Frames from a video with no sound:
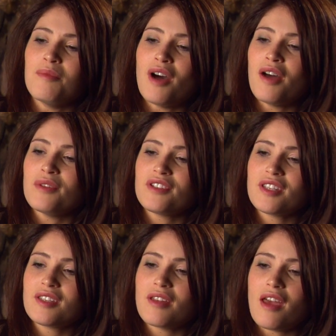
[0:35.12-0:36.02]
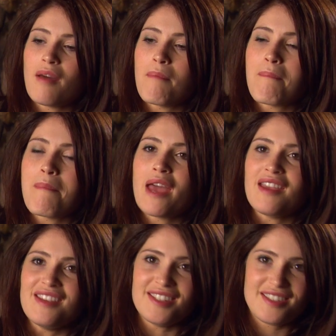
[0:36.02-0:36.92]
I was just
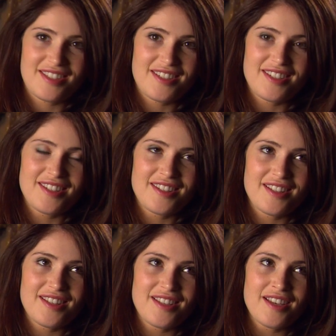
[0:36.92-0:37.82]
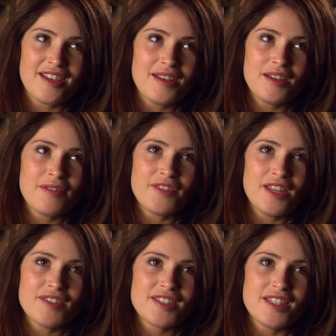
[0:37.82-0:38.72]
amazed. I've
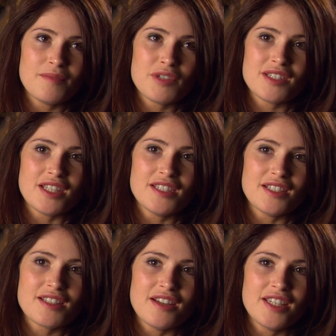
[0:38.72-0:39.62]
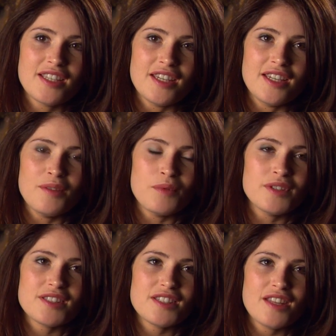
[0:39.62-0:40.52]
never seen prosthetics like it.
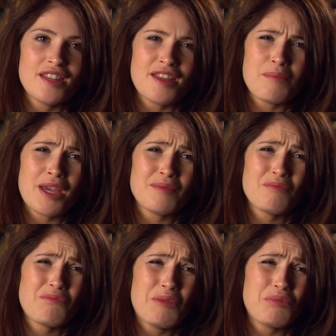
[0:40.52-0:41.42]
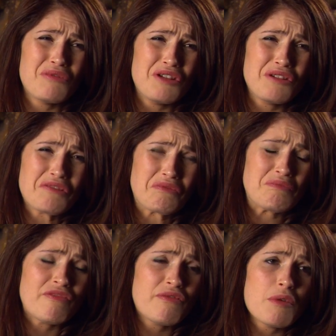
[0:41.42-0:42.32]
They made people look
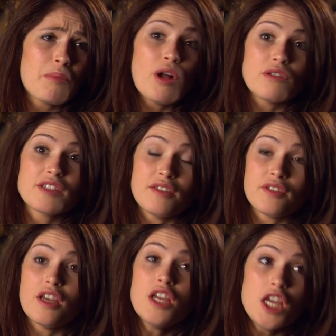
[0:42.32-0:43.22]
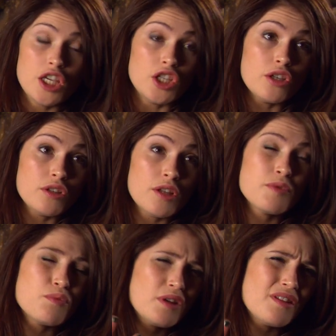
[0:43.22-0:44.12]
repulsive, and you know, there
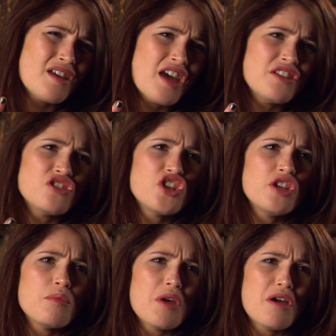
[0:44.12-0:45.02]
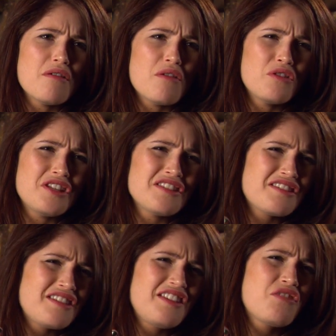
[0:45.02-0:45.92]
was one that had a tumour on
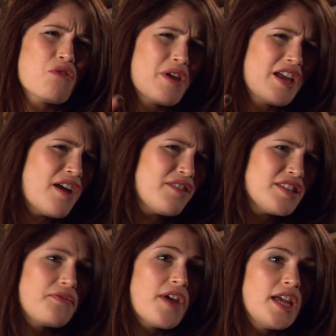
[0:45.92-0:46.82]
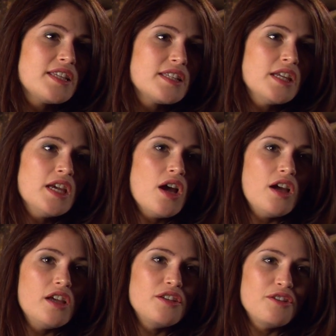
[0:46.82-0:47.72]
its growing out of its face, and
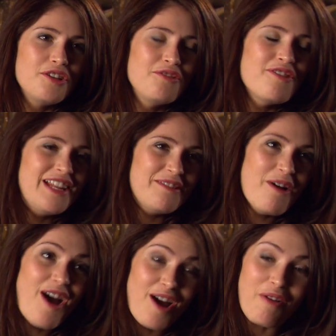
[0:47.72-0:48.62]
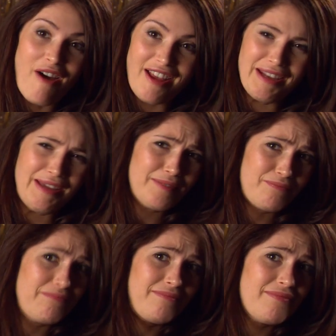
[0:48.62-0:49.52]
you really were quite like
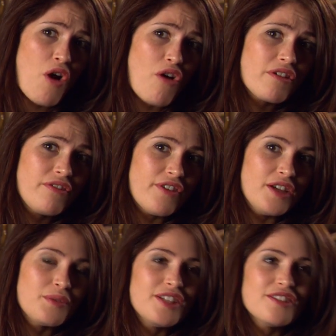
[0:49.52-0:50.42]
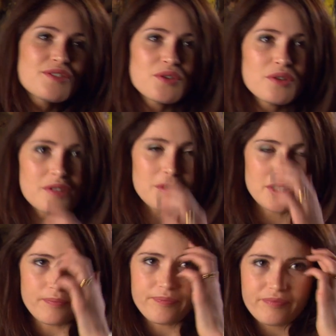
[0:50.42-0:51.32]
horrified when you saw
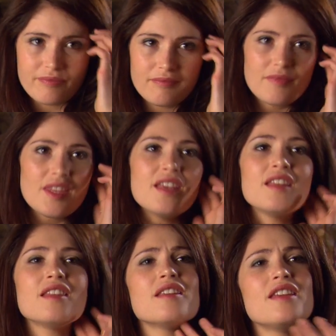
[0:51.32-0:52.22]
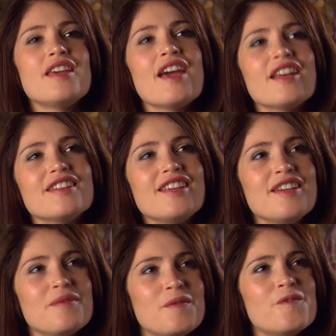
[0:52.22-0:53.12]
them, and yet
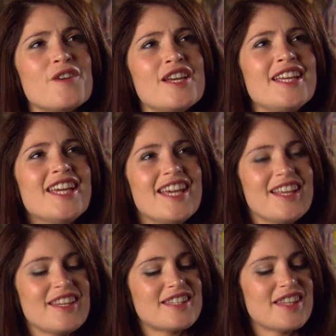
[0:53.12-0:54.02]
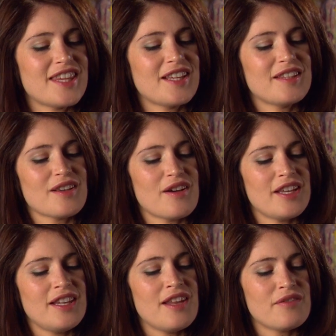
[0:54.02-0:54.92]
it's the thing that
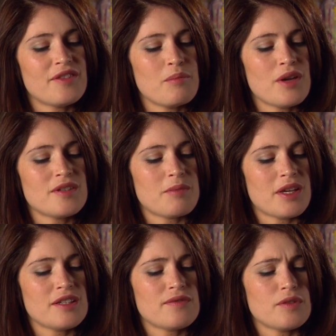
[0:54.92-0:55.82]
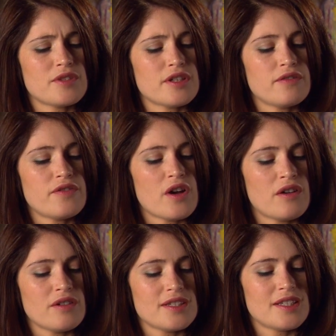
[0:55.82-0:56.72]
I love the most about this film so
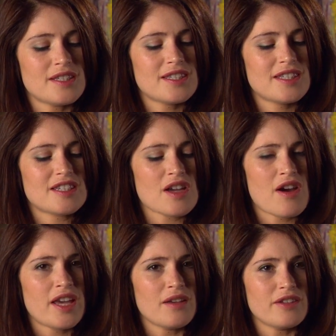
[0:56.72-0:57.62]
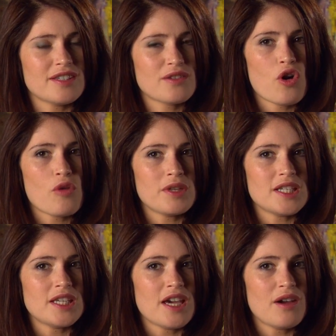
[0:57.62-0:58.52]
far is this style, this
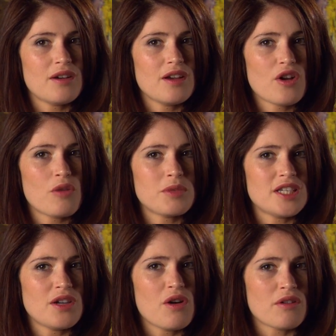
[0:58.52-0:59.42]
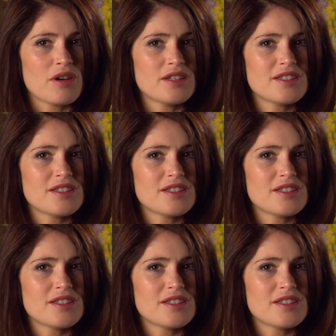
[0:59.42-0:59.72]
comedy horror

----------------

Task prompt: Return all of the material exactly, without pictures.

Task output:
Frames from a video with no sound:
[0:35.12-0:36.02]
[0:36.02-0:36.92]
I was just
[0:36.92-0:37.82]
[0:37.82-0:38.72]
amazed. I've
[0:38.72-0:39.62]
[0:39.62-0:40.52]
never seen prosthetics like it.
[0:40.52-0:41.42]
[0:41.42-0:42.32]
They made people look
[0:42.32-0:43.22]
[0:43.22-0:44.12]
repulsive, and you know, there
[0:44.12-0:45.02]
[0:45.02-0:45.92]
was one that had a tumour on
[0:45.92-0:46.82]
[0:46.82-0:47.72]
its growing out of its face, and
[0:47.72-0:48.62]
[0:48.62-0:49.52]
you really were quite like
[0:49.52-0:50.42]
[0:50.42-0:51.32]
horrified when you saw
[0:51.32-0:52.22]
[0:52.22-0:53.12]
them, and yet
[0:53.12-0:54.02]
[0:54.02-0:54.92]
it's the thing that
[0:54.92-0:55.82]
[0:55.82-0:56.72]
I love the most about this film so
[0:56.72-0:57.62]
[0:57.62-0:58.52]
far is this style, this
[0:58.52-0:59.42]
[0:59.42-0:59.72]
comedy horror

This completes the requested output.